MAR 9 (19h30)
MER 10 (20h30)
Chorégraphie : Bernardo Montet
Avec Patricia Guannel, Marc Veh, Raphaël Dupin, Mohamed Ahakki et Agnès Pancrassin
Après «Isao» et (des)incarnat(s), LUX TENEBRAE est le troisième volet d’un triptyque sur la notion du Vulnérable. La genèse de LUX TENEBRAE et les mobiles de mon écriture ont été nourris par mes réfléxions autour et sur le tristement célèbre Code Noir rédigé en 1685.
LUX TENEBRAE se déroule dans un huis clos : un salon avec canapé, fauteuils, lustre et table. Les danseurs sont là, présents, silencieux dans leur solitude.
Ils procèdent par fulgurances, élans, regards, impulsions. Une place importante est donnée à l’intériorité des protagonistes. Chaque danseur ayant leur mémoire, leur vision du monde, leur sensibilité.
Le groupe est dans une démarche de création pure, pour cheminer vers des mondes imaginaires et réels. Aller vers la transformation. De la lumière à l’obscurantisme. De LUX à TENEBRAE.
Bernardo Montet
Transe en clair-obscur
Un salon, avec canapé, table, lustre. Des convives, qui vont faire de ce huis-clos une expérience fascinante entre ombre et lumière.
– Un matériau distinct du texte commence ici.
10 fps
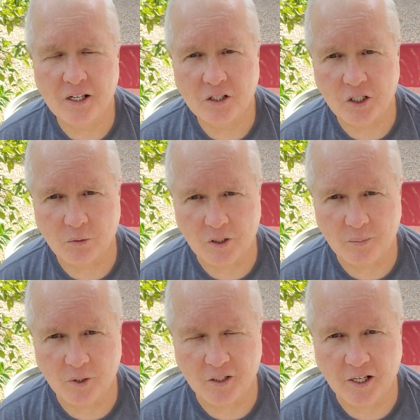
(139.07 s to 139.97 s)
She would
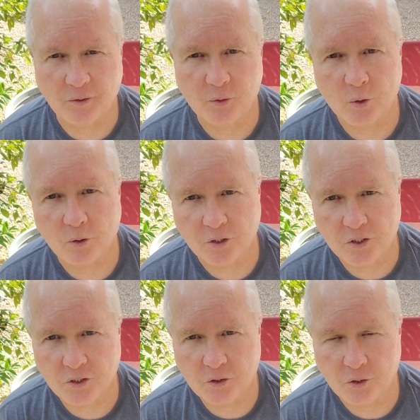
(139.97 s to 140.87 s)
communicate through her
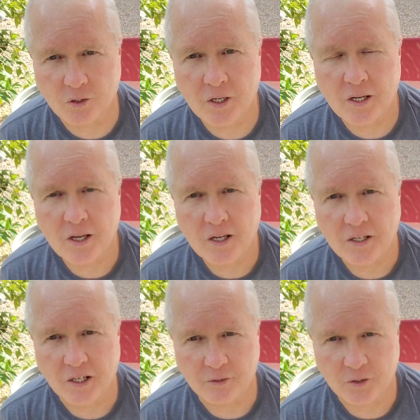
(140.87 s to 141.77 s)
sister.
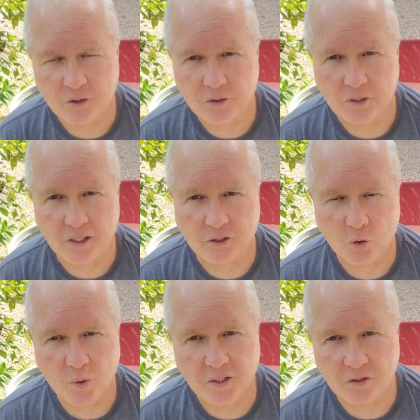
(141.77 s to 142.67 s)
Now,
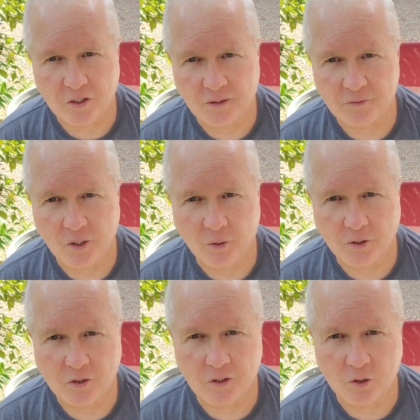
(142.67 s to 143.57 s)
twins, I've
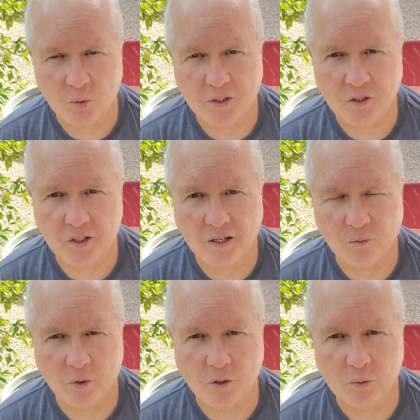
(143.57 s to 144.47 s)
noticed, the twins that I've
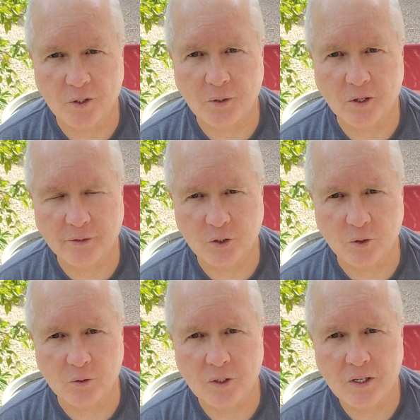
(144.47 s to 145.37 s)
worked with
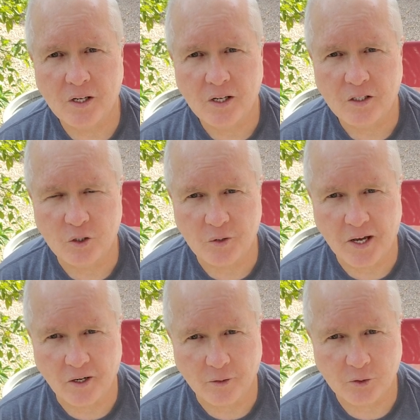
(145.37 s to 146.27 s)
also do
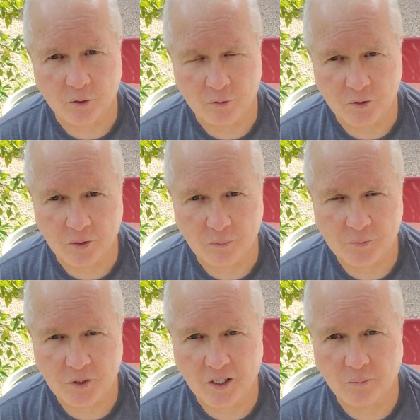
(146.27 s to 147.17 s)
that also.
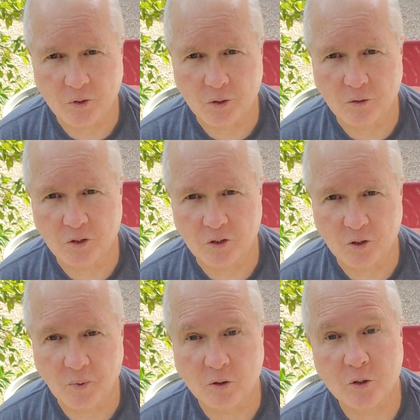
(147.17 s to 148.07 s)
Sometimes there is a
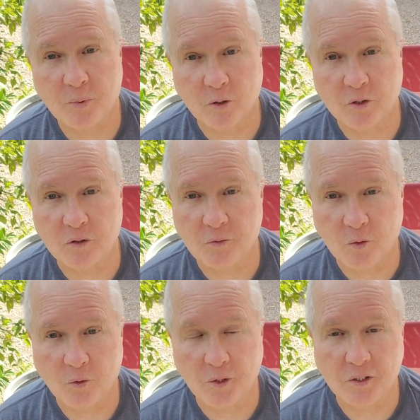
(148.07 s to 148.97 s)
spokesperson
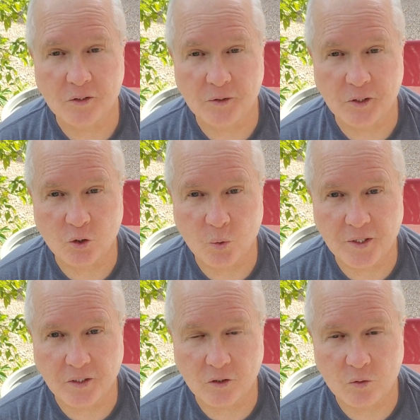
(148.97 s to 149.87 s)
for the
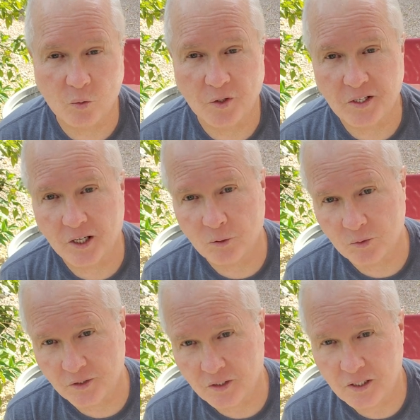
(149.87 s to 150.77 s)
twins where the other
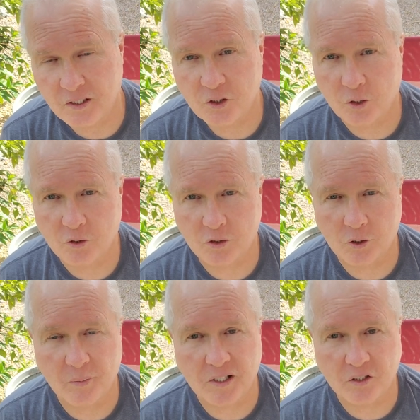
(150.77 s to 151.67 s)
one chooses
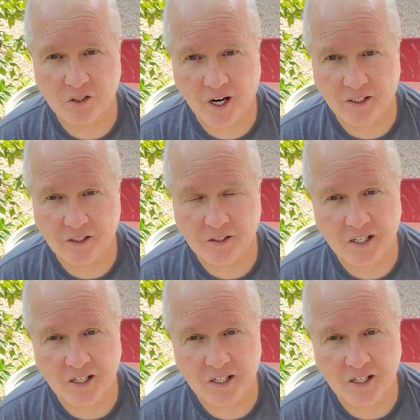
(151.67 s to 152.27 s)
to remain silent.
Dans cette nouvelle pièce, Bernardo Montet nous appelle à retrouver des images d’un passé obscur, des sensations oubliées qui peuplent encore nos mémoires.
Avec eux, nous traverserons autant de fulgurances lumineuses, venues de ce siècle où les savants et les philosophes écrivaient l’Encyclopédie, où Vivaldi composait ses flamboyantes Quatre Saisons. Et nous affronterons les fantômes de cette même époque où s’appliquait le Code Noir.
L’opposition entre brillants penseurs et commerce négrier, entre lumière et ténèbres, devient la matière qui brûle les corps et convoque les esprits. Et nous happe, du clair à l’obscur.